[RECORDS FOR THE TASK — start]
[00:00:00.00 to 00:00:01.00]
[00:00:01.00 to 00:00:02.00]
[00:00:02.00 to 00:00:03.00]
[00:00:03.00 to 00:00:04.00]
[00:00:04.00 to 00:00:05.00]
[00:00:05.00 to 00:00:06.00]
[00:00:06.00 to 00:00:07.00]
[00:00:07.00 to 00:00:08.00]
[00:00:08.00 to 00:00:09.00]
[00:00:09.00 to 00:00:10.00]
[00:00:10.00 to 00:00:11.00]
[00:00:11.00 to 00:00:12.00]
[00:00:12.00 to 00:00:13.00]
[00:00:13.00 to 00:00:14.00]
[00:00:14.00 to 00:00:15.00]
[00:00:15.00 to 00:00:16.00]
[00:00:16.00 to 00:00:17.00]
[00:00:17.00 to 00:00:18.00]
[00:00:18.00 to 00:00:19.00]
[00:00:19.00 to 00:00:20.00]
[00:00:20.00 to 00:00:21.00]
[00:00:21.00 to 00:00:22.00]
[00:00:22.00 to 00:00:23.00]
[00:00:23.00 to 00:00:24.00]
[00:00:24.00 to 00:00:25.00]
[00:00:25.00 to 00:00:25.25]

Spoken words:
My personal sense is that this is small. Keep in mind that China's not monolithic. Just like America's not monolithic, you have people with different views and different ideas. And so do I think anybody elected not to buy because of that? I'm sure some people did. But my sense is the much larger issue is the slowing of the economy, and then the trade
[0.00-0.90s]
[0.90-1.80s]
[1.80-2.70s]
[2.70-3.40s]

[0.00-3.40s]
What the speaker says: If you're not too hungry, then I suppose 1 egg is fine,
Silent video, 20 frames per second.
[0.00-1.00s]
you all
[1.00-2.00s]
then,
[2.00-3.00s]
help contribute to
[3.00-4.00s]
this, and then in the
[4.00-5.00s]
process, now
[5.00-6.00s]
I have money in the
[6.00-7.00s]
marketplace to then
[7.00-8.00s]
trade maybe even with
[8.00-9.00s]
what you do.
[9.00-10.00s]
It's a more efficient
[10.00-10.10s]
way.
[RECORDS FOR THE TASK — finish]
### WHAT YOU WILL DO
Give the listing above again, word for word.

### TASK RESPONSE
[00:00:00.00 to 00:00:01.00]
[00:00:01.00 to 00:00:02.00]
[00:00:02.00 to 00:00:03.00]
[00:00:03.00 to 00:00:04.00]
[00:00:04.00 to 00:00:05.00]
[00:00:05.00 to 00:00:06.00]
[00:00:06.00 to 00:00:07.00]
[00:00:07.00 to 00:00:08.00]
[00:00:08.00 to 00:00:09.00]
[00:00:09.00 to 00:00:10.00]
[00:00:10.00 to 00:00:11.00]
[00:00:11.00 to 00:00:12.00]
[00:00:12.00 to 00:00:13.00]
[00:00:13.00 to 00:00:14.00]
[00:00:14.00 to 00:00:15.00]
[00:00:15.00 to 00:00:16.00]
[00:00:16.00 to 00:00:17.00]
[00:00:17.00 to 00:00:18.00]
[00:00:18.00 to 00:00:19.00]
[00:00:19.00 to 00:00:20.00]
[00:00:20.00 to 00:00:21.00]
[00:00:21.00 to 00:00:22.00]
[00:00:22.00 to 00:00:23.00]
[00:00:23.00 to 00:00:24.00]
[00:00:24.00 to 00:00:25.00]
[00:00:25.00 to 00:00:25.25]

Spoken words:
My personal sense is that this is small. Keep in mind that China's not monolithic. Just like America's not monolithic, you have people with different views and different ideas. And so do I think anybody elected not to buy because of that? I'm sure some people did. But my sense is the much larger issue is the slowing of the economy, and then the trade
[0.00-0.90s]
[0.90-1.80s]
[1.80-2.70s]
[2.70-3.40s]

[0.00-3.40s]
What the speaker says: If you're not too hungry, then I suppose 1 egg is fine,
Silent video, 20 frames per second.
[0.00-1.00s]
you all
[1.00-2.00s]
then,
[2.00-3.00s]
help contribute to
[3.00-4.00s]
this, and then in the
[4.00-5.00s]
process, now
[5.00-6.00s]
I have money in the
[6.00-7.00s]
marketplace to then
[7.00-8.00s]
trade maybe even with
[8.00-9.00s]
what you do.
[9.00-10.00s]
It's a more efficient
[10.00-10.10s]
way.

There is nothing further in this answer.